[[ Data for this task open ]]

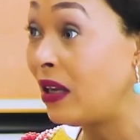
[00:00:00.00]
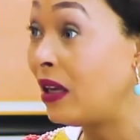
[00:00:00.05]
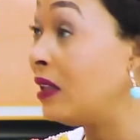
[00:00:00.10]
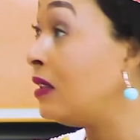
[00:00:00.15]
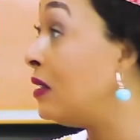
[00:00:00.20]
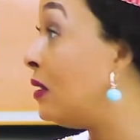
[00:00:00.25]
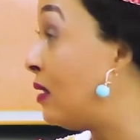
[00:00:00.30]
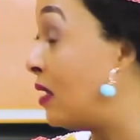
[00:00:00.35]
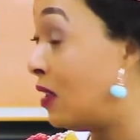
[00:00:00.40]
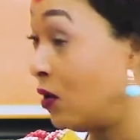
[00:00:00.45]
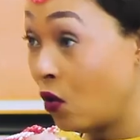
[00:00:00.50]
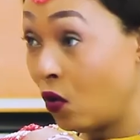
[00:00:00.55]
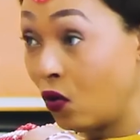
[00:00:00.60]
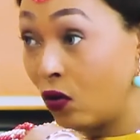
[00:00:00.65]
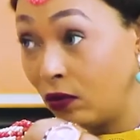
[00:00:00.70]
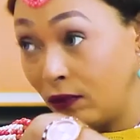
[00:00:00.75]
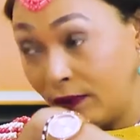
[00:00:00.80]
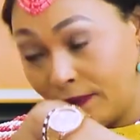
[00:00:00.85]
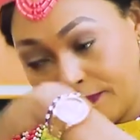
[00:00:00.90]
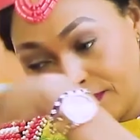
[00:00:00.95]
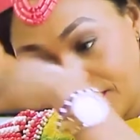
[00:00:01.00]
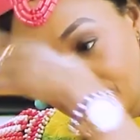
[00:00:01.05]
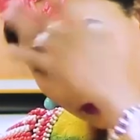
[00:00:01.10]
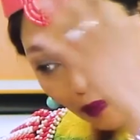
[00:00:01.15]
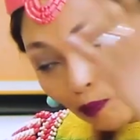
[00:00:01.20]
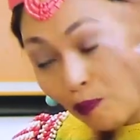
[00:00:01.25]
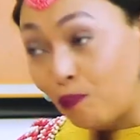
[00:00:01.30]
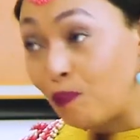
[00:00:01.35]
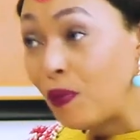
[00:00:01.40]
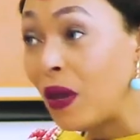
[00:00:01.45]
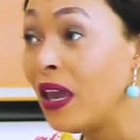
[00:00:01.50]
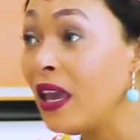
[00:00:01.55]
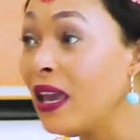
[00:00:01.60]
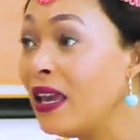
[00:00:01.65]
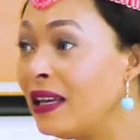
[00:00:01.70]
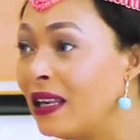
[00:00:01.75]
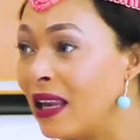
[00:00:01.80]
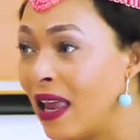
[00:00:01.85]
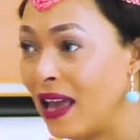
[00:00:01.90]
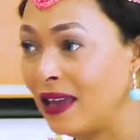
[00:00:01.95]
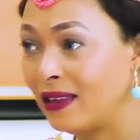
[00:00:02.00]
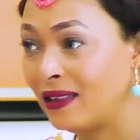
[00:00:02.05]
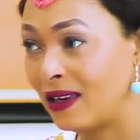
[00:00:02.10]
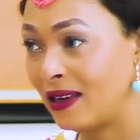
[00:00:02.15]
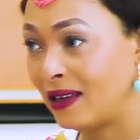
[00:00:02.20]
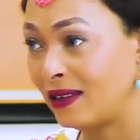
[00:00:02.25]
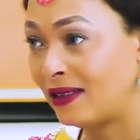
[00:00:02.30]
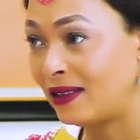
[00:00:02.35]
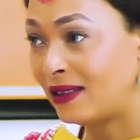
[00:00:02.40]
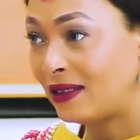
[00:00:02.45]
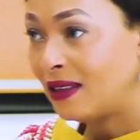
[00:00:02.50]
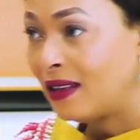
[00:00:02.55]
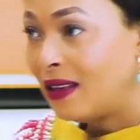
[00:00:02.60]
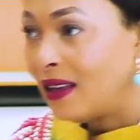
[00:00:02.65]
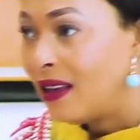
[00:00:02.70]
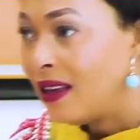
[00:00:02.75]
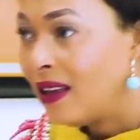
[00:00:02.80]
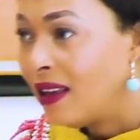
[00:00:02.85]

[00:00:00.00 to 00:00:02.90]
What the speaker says: make it, you know, big like this?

[[ Data for this task closed ]]

## Work instructions
Write out only the lines from the line containing "[00:00:02.25]" through the end of the material above, both end lines included. Pictures are not written out.

## Answer
[00:00:02.25]
[00:00:02.30]
[00:00:02.35]
[00:00:02.40]
[00:00:02.45]
[00:00:02.50]
[00:00:02.55]
[00:00:02.60]
[00:00:02.65]
[00:00:02.70]
[00:00:02.75]
[00:00:02.80]
[00:00:02.85]

[00:00:00.00 to 00:00:02.90]
What the speaker says: make it, you know, big like this?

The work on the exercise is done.